Task instructions
Copy the following data exactly and drop the pictures.

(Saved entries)
——
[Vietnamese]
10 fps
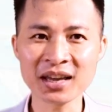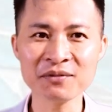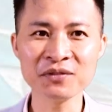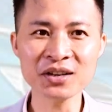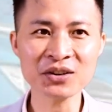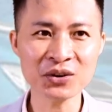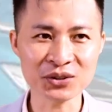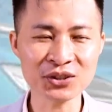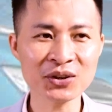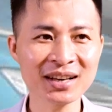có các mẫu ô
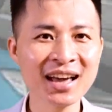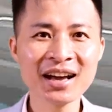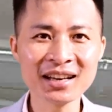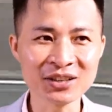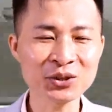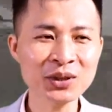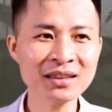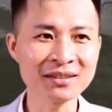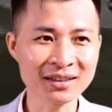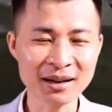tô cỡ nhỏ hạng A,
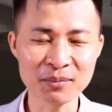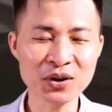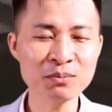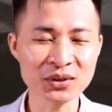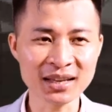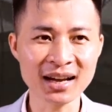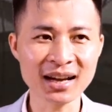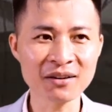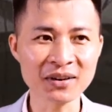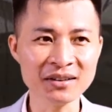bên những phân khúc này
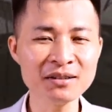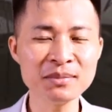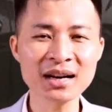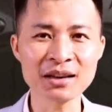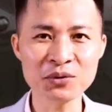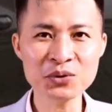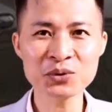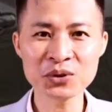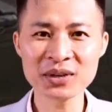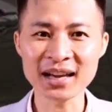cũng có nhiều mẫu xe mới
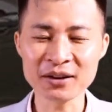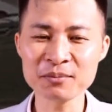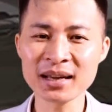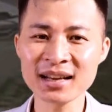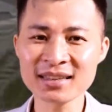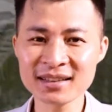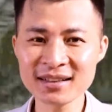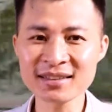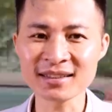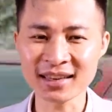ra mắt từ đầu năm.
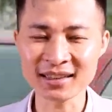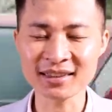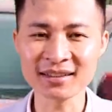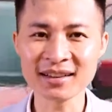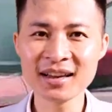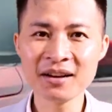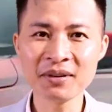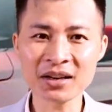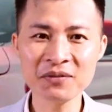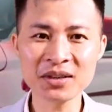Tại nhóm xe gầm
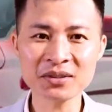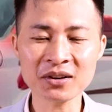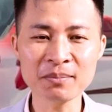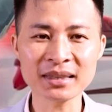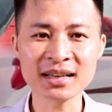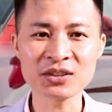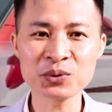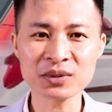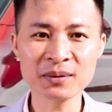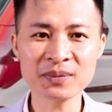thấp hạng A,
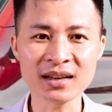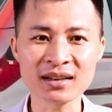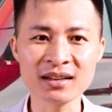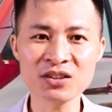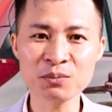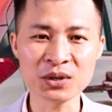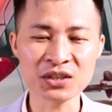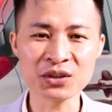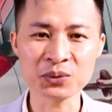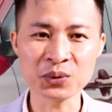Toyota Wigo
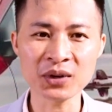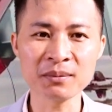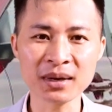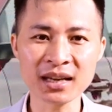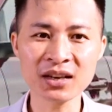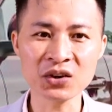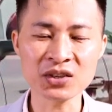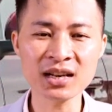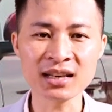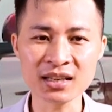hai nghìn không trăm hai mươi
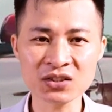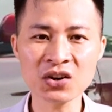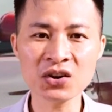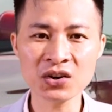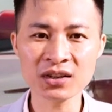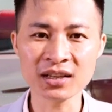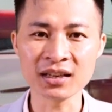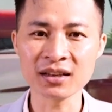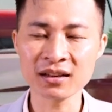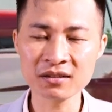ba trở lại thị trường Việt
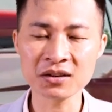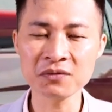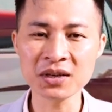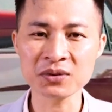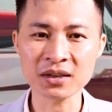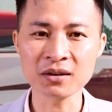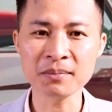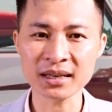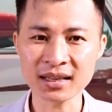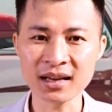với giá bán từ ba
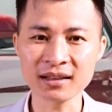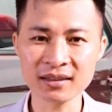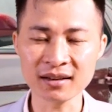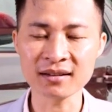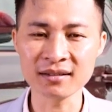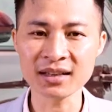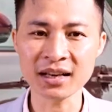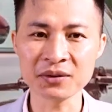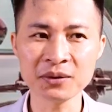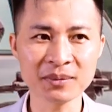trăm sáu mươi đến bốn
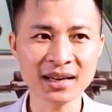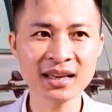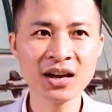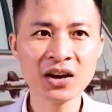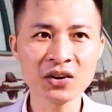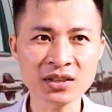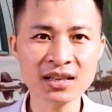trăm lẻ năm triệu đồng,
——
Your response
[Vietnamese]
10 fps
có các mẫu ô
tô cỡ nhỏ hạng A,
bên những phân khúc này
cũng có nhiều mẫu xe mới
ra mắt từ đầu năm.
Tại nhóm xe gầm
thấp hạng A,
Toyota Wigo
hai nghìn không trăm hai mươi
ba trở lại thị trường Việt
với giá bán từ ba
trăm sáu mươi đến bốn
trăm lẻ năm triệu đồng,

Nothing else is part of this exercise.